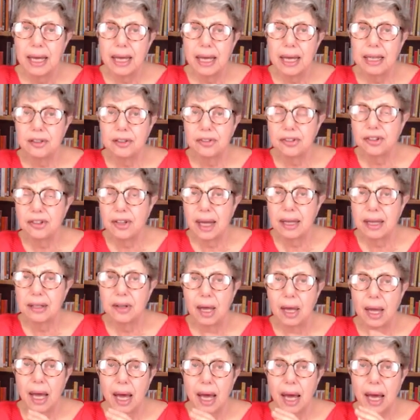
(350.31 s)
it
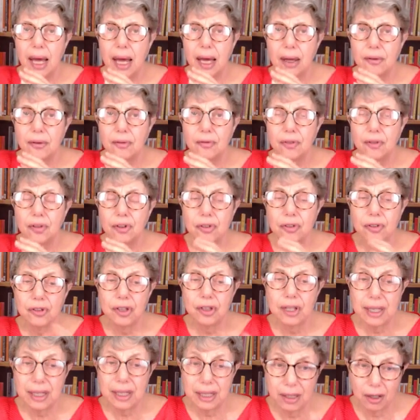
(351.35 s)
said
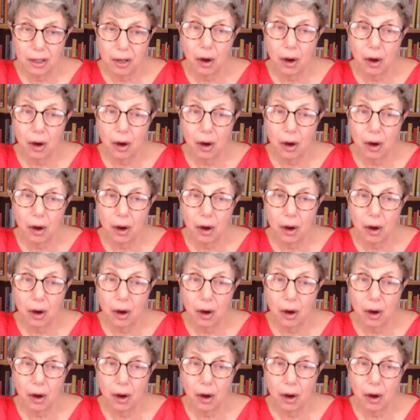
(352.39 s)
the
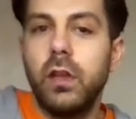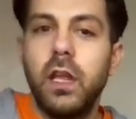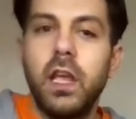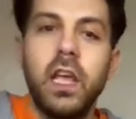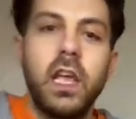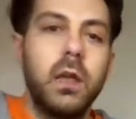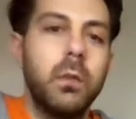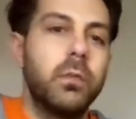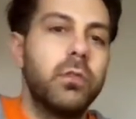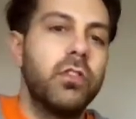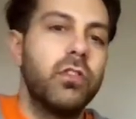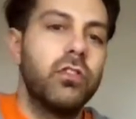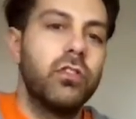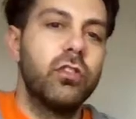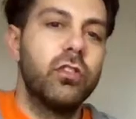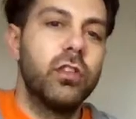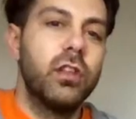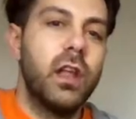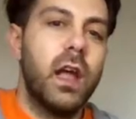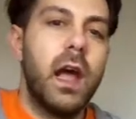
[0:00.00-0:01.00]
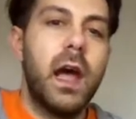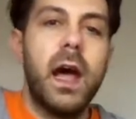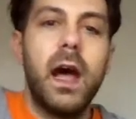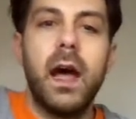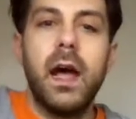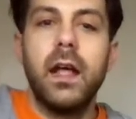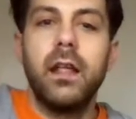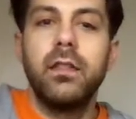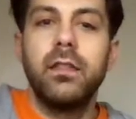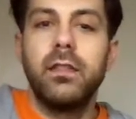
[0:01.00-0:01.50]
E position,
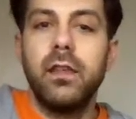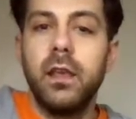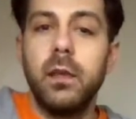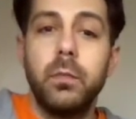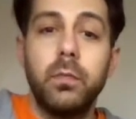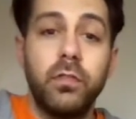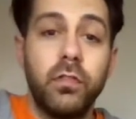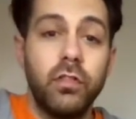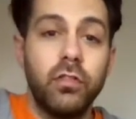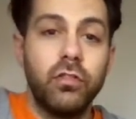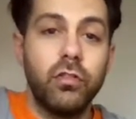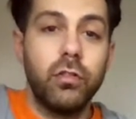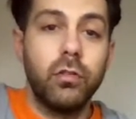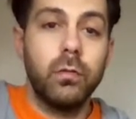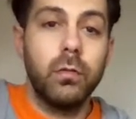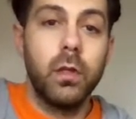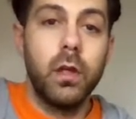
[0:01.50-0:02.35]
and D position,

----------

### Exercise description
Give back the material word for word, without images.

### Solution to this task
(350.31 s)
it
(351.35 s)
said
(352.39 s)
the
[0:00.00-0:01.00]
[0:01.00-0:01.50]
E position,
[0:01.50-0:02.35]
and D position,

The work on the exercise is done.